Objectives: To explore the contribution of plasminogen, MMP-3 and MMP-9 to ICB associated with t-PA treatment after ischemic stroke.
Methods: Using a thrombotic middle cerebral artery occlusion (MCA-O) model, ICB was studied in mice with genetic deficiencies of plasminogen (Plg−/ −), stromelysin-1 (MMP-3−/ −) or gelatinase B (MMP-9−/ −) and their corresponding wild-type (WT) littermates. t-PA (10 mg/kg) or its equivalent volume of solvent was administered intravenously 4 hours after MCA-O. The induction of MMP-3 and MMP-9 was also studied in C57BL/6 WT mice.

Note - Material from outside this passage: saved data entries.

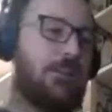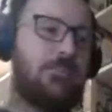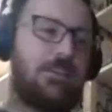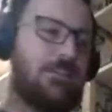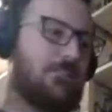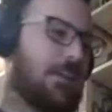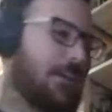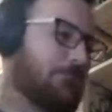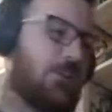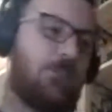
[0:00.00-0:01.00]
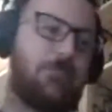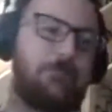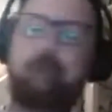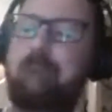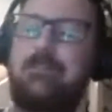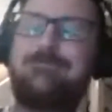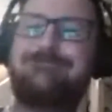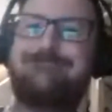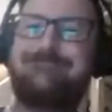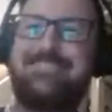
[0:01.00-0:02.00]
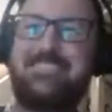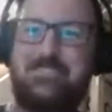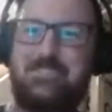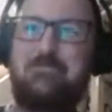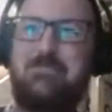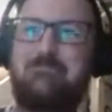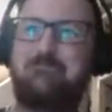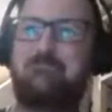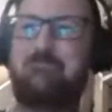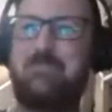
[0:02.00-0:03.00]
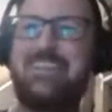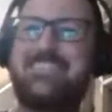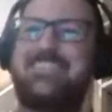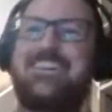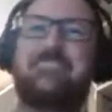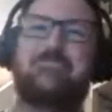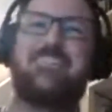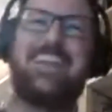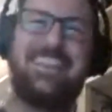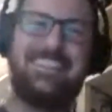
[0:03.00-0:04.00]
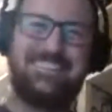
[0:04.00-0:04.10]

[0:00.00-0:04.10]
and then go to bed. It's super awesome. Big, exciting Friday.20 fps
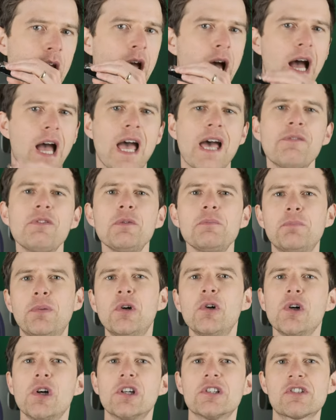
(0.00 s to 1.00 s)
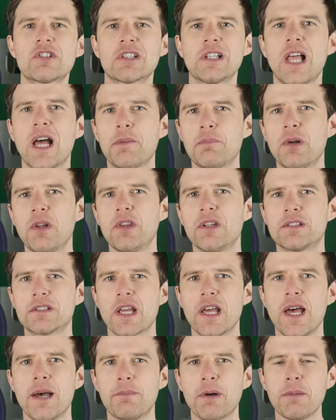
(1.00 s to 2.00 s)
I haven't put a slap on the
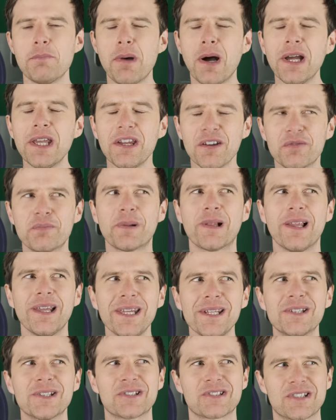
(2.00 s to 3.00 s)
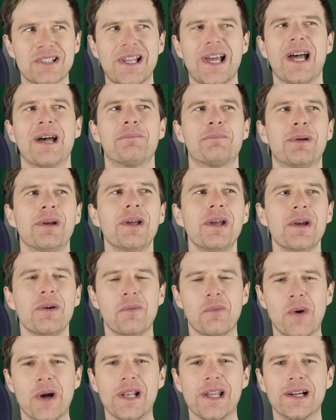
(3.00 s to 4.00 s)
tab. I might have played a slap
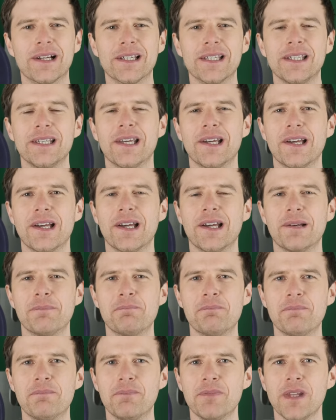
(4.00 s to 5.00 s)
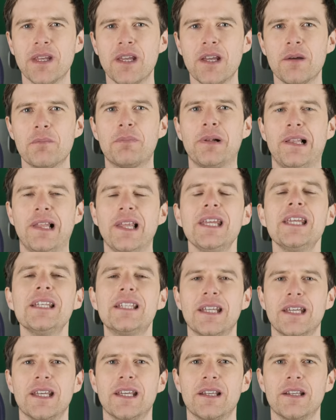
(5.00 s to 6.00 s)
when I played
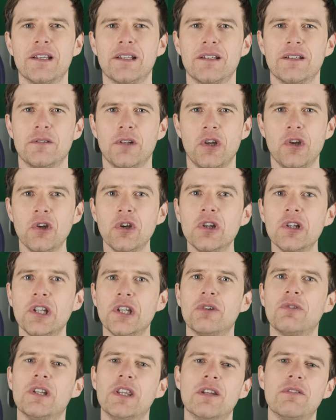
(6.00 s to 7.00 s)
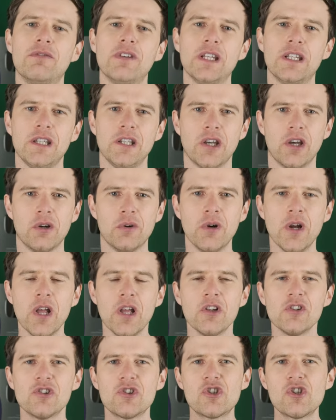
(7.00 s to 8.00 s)
it earlier in the video,
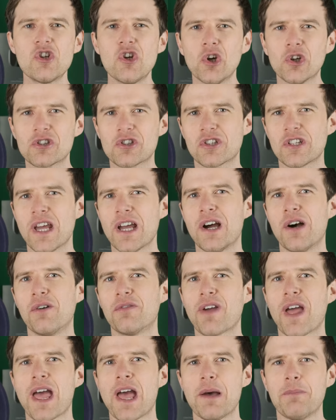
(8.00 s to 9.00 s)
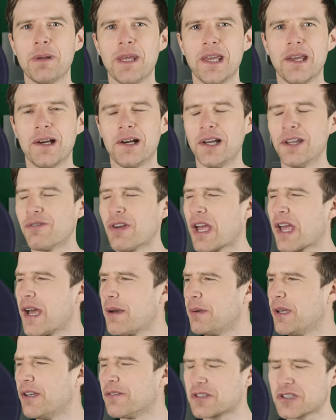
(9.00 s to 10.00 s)
just out of habit. I have a
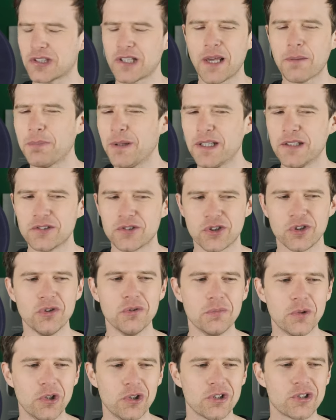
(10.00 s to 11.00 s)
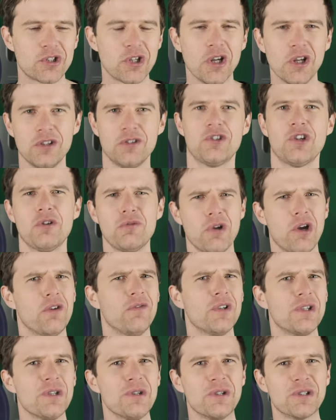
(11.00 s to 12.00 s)
habit of slapping too much. Don't
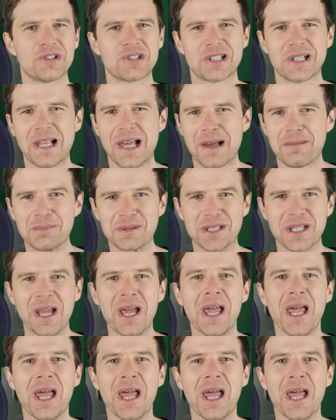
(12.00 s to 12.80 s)
overdo your slaps.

Results: In MMP-3+/+WT mice given solvent, ICB was 4.3 ± 2.9 mm3 (mean ± SD), which was significantly increased with tPA treatment to 9.7 ± 4.7 mm3 (P<0.05), whereas ICB in MMP-3−/ − mice was not altered by t-PA treatment (5.7 ± 2.7 mm3, as compared to 5.1 ± 1.8 mm3 without tPA; n = 7–9 in each group). ICB induced by t-PA was significantly less in Plg−/ − (5.7 ± 3.9 mm3) than in WT mice (8.8 ± 3.2 mm3, p<0.05) but ICB by t-PA in MMP-9−/ − (8.3 ± 2.3 mm3) was comparable with that in WT (8.3 ± 3.1 mm3; n=8 –12 in each group). Administration of the broad-spectrum MMP inhibitor GM6001 after t-PA treatment reduced ICB significantly in MMP-3+/+(from 6.4 ± 1.9 mm3 to 4.1 ± 1.9 mm3, p<0.05) but not in MMP-3−/ − mice (2.2 ± 0.6 mm3 without versus 2.9 ± 1.5 mm3 with GM6001; n=6 – 8 in each group). MMP-3 expression was significantly enhanced at the ischemic hemisphere; with placebo treatment, it was expressed only in neurons, whereas it was upregulated in endothelial cells with t-PA treatment. Although MMP-9 expression was also significantly enhanced at the ischemic brain, the amount and the distribution were comparable in mice with and without t-PA treatment.
Conclusions: Our data with gene deficient mice suggest that plasminogen and MMP-3 are relatively more important than MMP-9 for the increased ICB induced by t-PA treatment of ischemic stroke.